[Saved data entries]
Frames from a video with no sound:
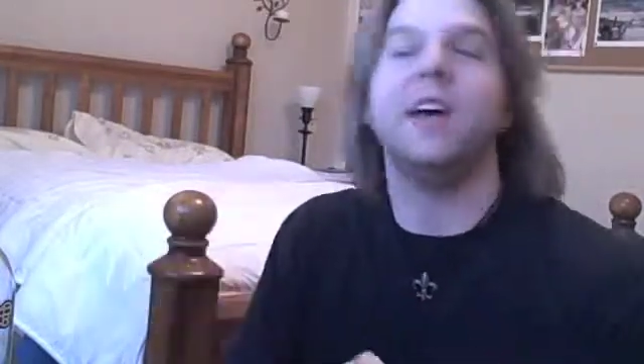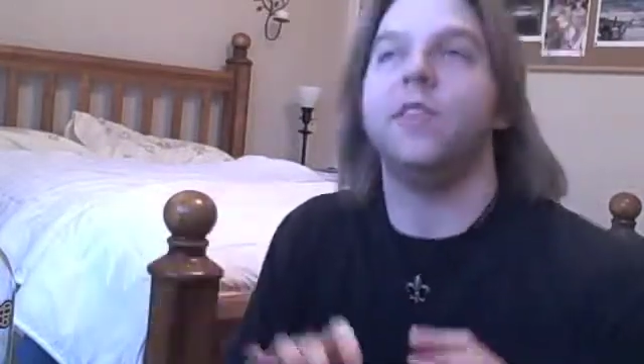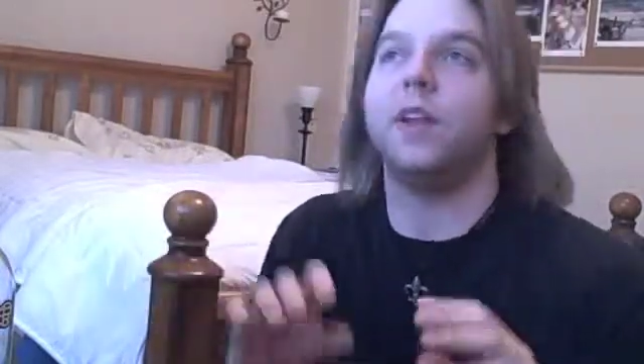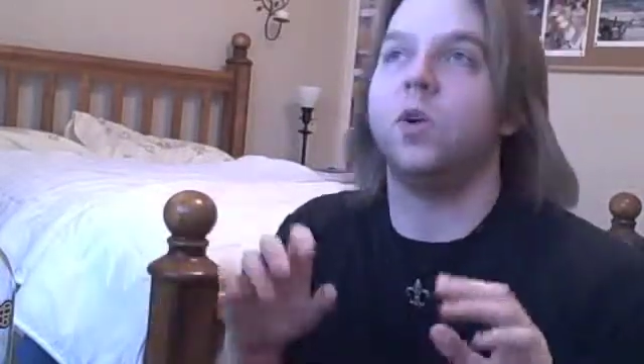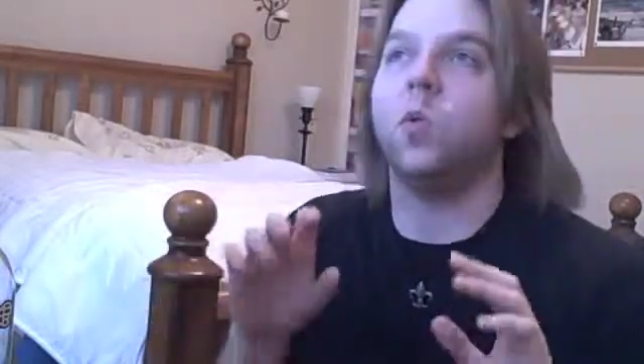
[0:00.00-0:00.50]

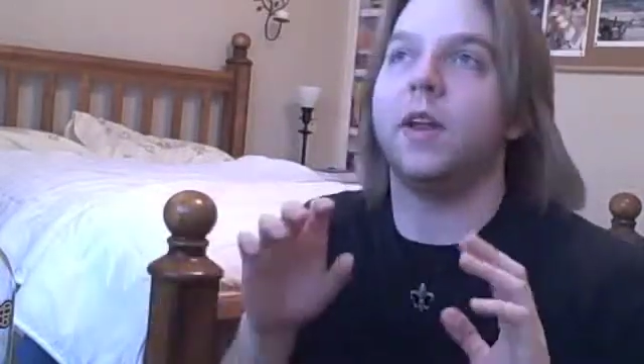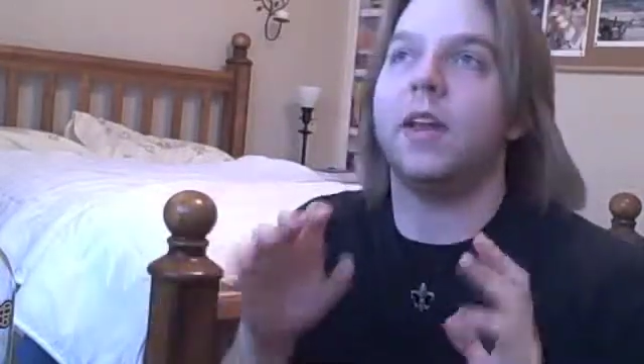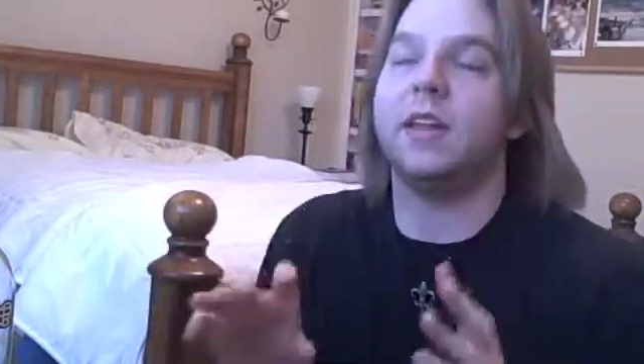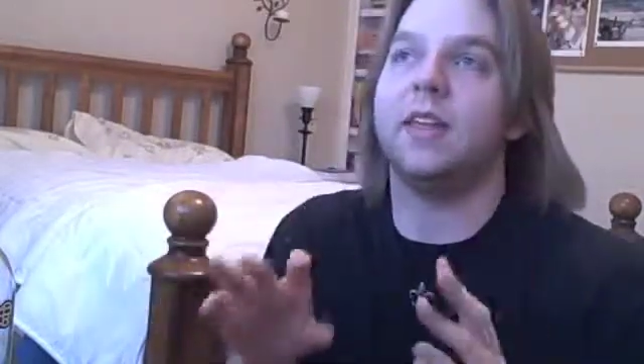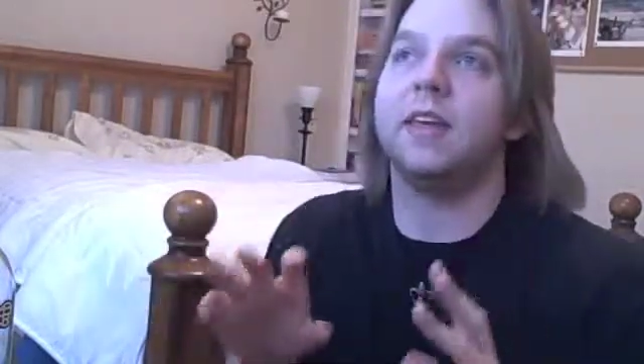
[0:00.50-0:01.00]
They don't want
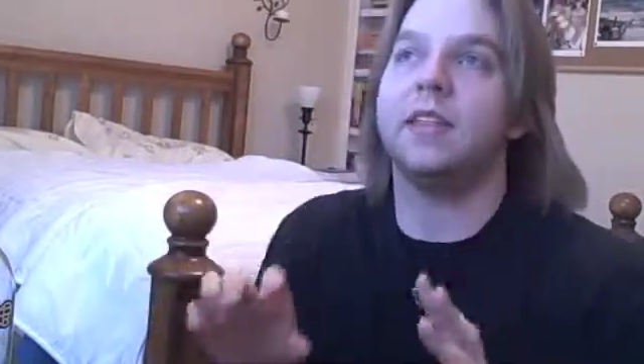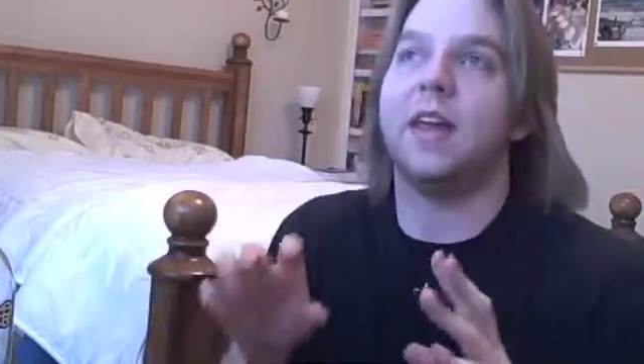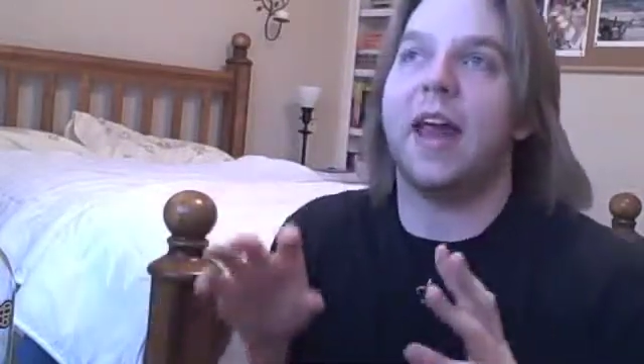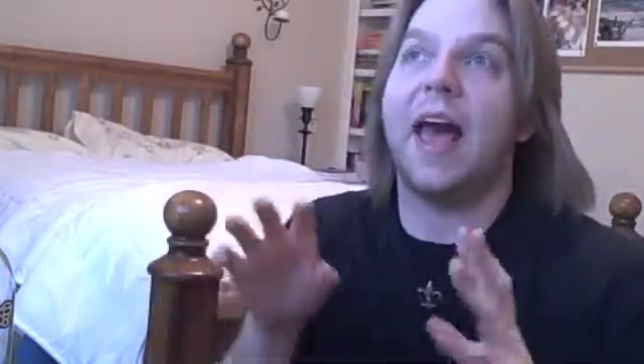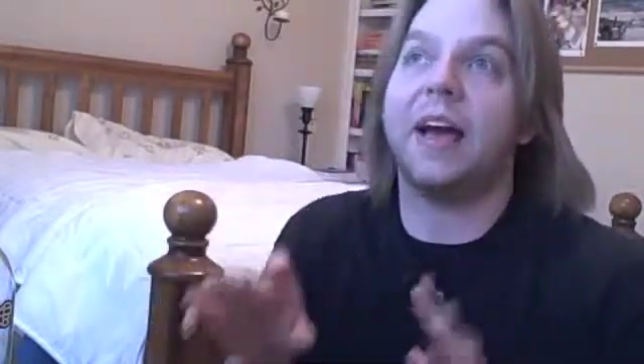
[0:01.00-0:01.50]
anything
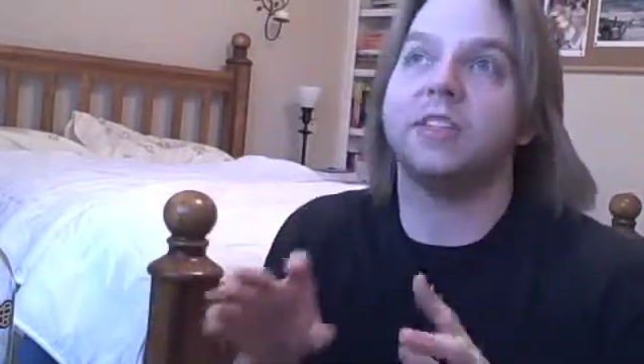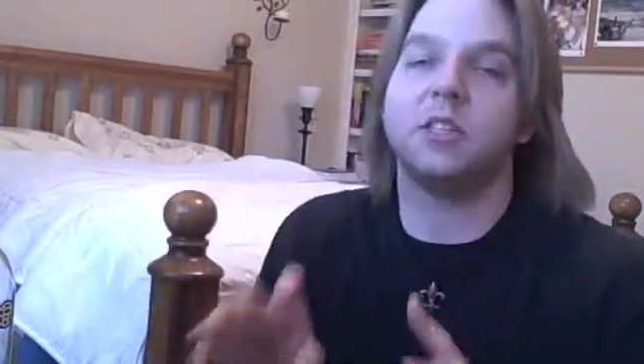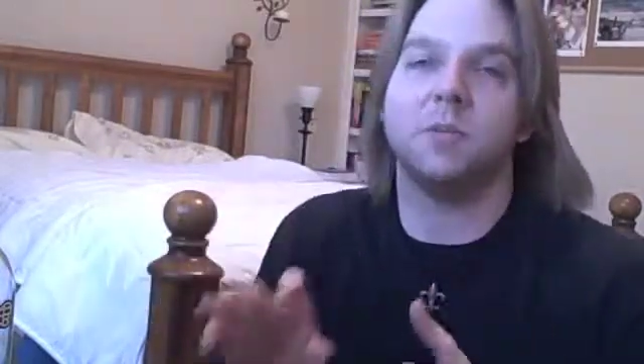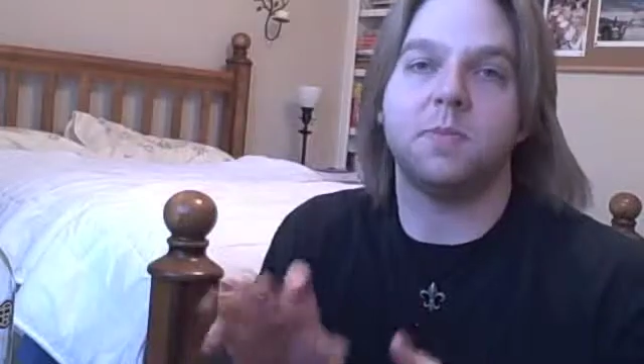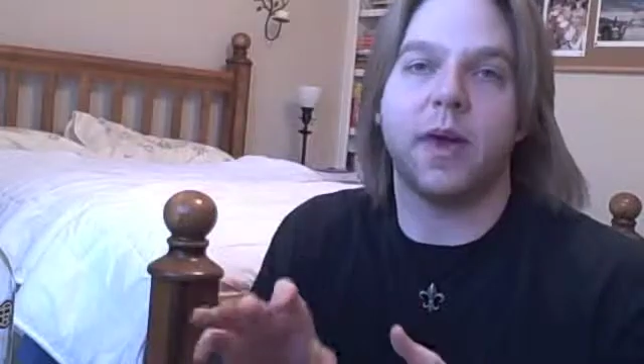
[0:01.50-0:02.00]
that has
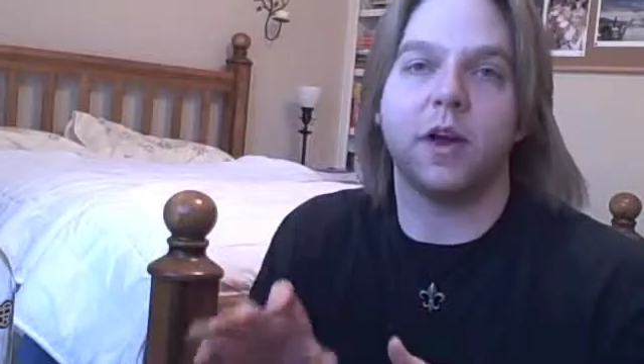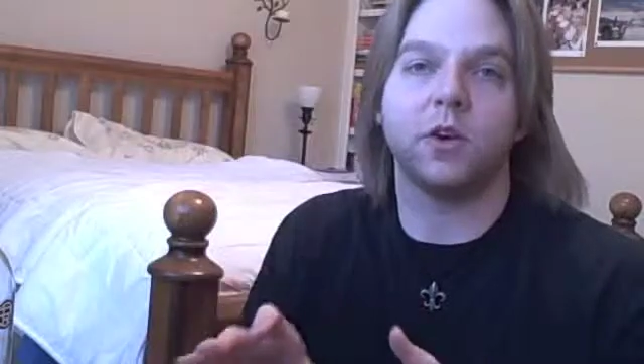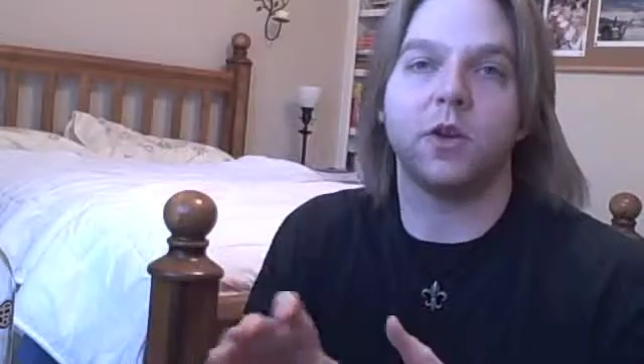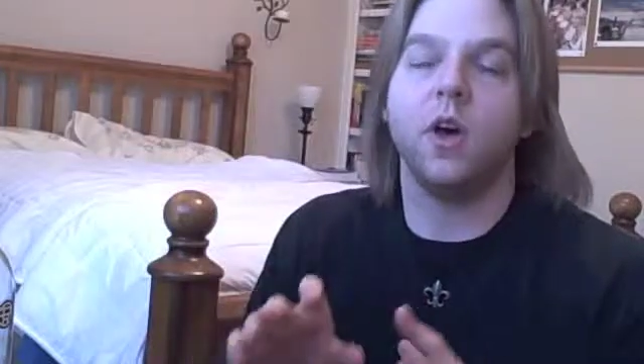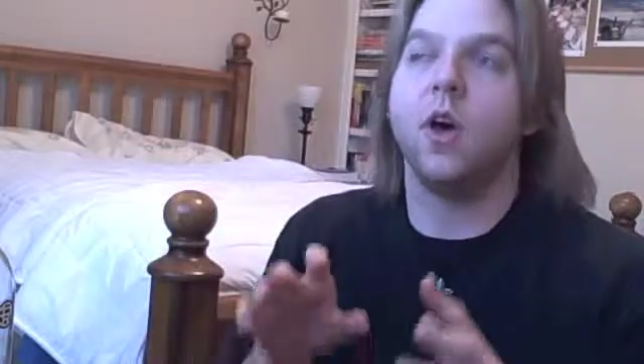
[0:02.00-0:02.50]
to be
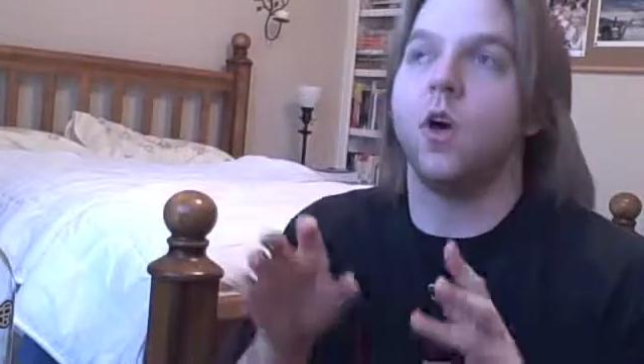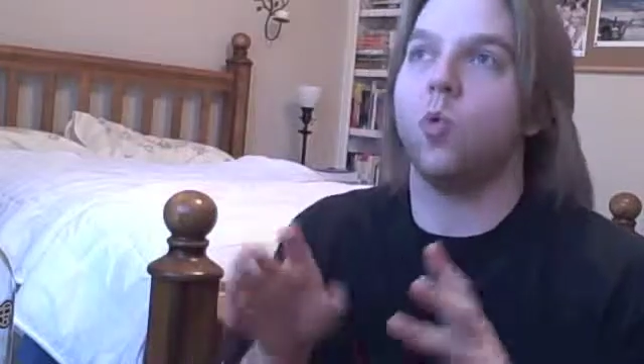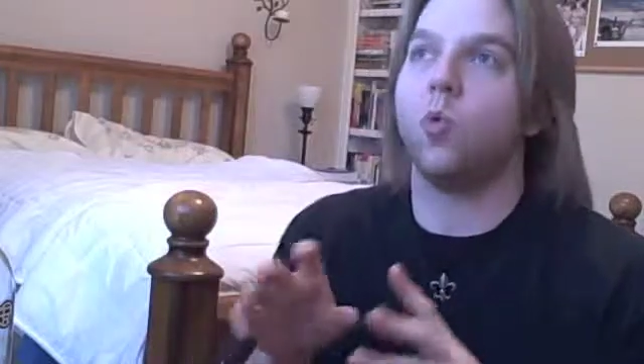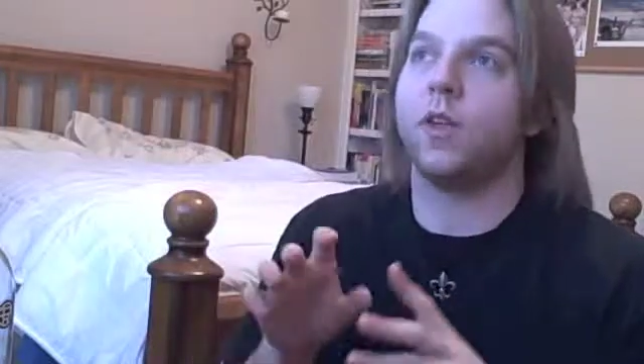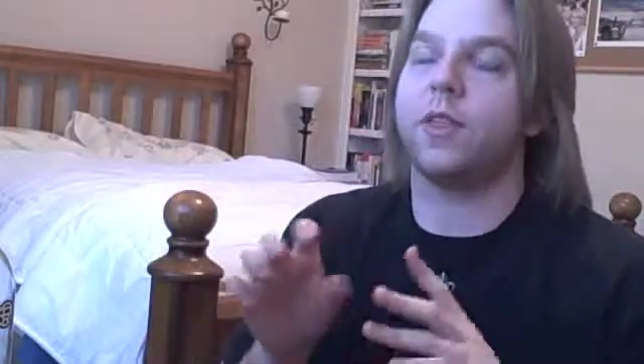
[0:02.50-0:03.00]
paired
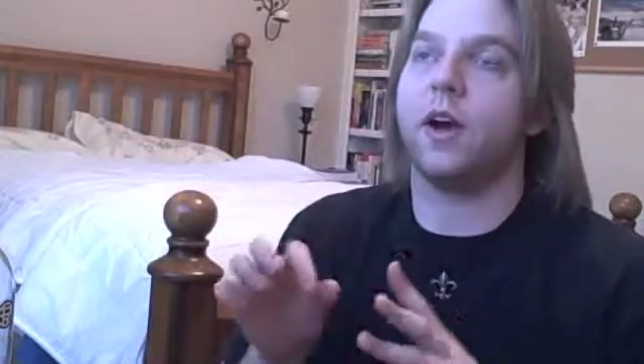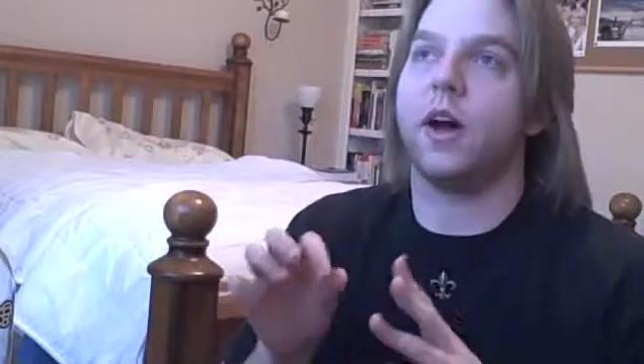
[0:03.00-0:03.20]
with,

TASK BRIEF — Return the preceding entries verbatim, with the pictures excluded.

TASK RESULT —
Frames from a video with no sound:
[0:00.00-0:00.50]

[0:00.50-0:01.00]
They don't want
[0:01.00-0:01.50]
anything
[0:01.50-0:02.00]
that has
[0:02.00-0:02.50]
to be
[0:02.50-0:03.00]
paired
[0:03.00-0:03.20]
with,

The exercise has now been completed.